Data extracted from a collection

━━━

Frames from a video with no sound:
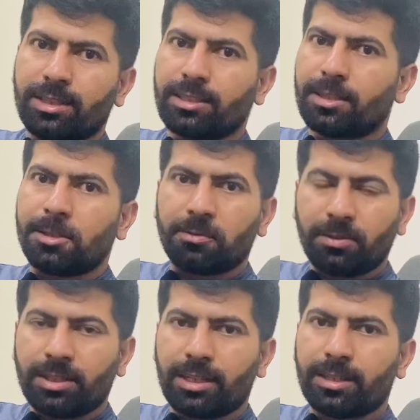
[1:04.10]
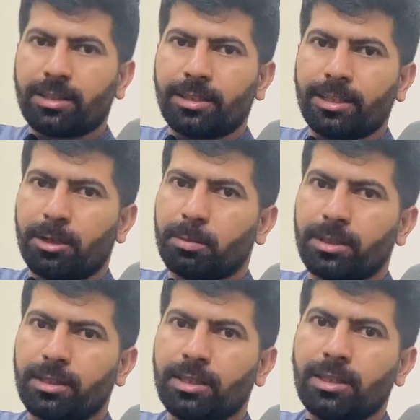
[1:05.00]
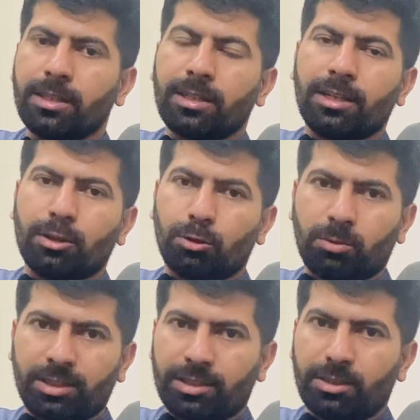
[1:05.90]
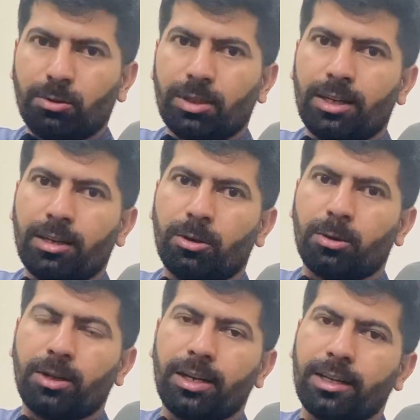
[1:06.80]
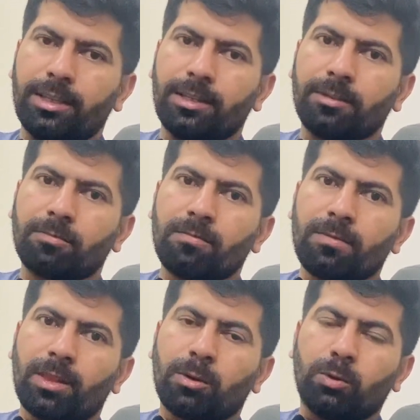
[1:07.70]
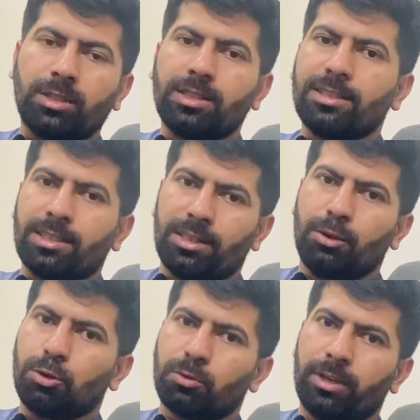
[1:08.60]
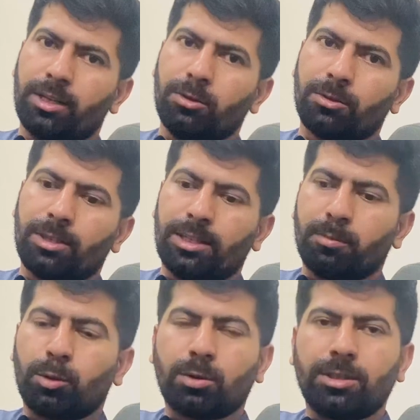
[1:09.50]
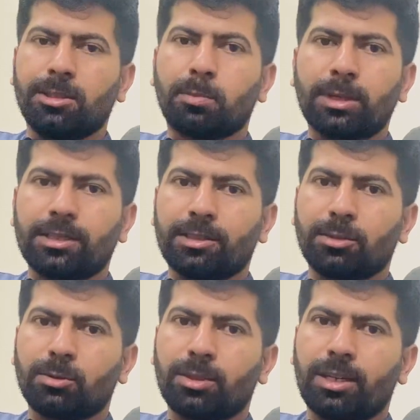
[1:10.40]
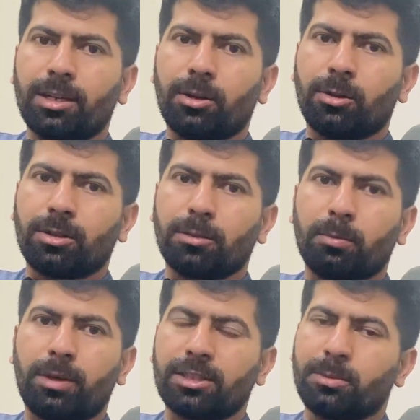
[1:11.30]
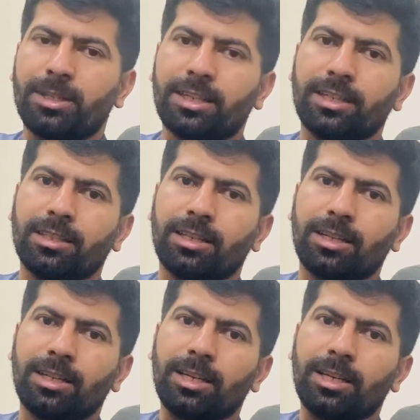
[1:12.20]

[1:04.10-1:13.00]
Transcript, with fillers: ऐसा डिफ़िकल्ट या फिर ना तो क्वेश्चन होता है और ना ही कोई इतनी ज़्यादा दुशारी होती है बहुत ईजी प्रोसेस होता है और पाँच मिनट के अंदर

━━━

All entries need repeating exactly, but without the pictures.

Frames from a video with no sound:
[1:04.10]
[1:05.00]
[1:05.90]
[1:06.80]
[1:07.70]
[1:08.60]
[1:09.50]
[1:10.40]
[1:11.30]
[1:12.20]

[1:04.10-1:13.00]
Transcript, with fillers: ऐसा डिफ़िकल्ट या फिर ना तो क्वेश्चन होता है और ना ही कोई इतनी ज़्यादा दुशारी होती है बहुत ईजी प्रोसेस होता है और पाँच मिनट के अंदर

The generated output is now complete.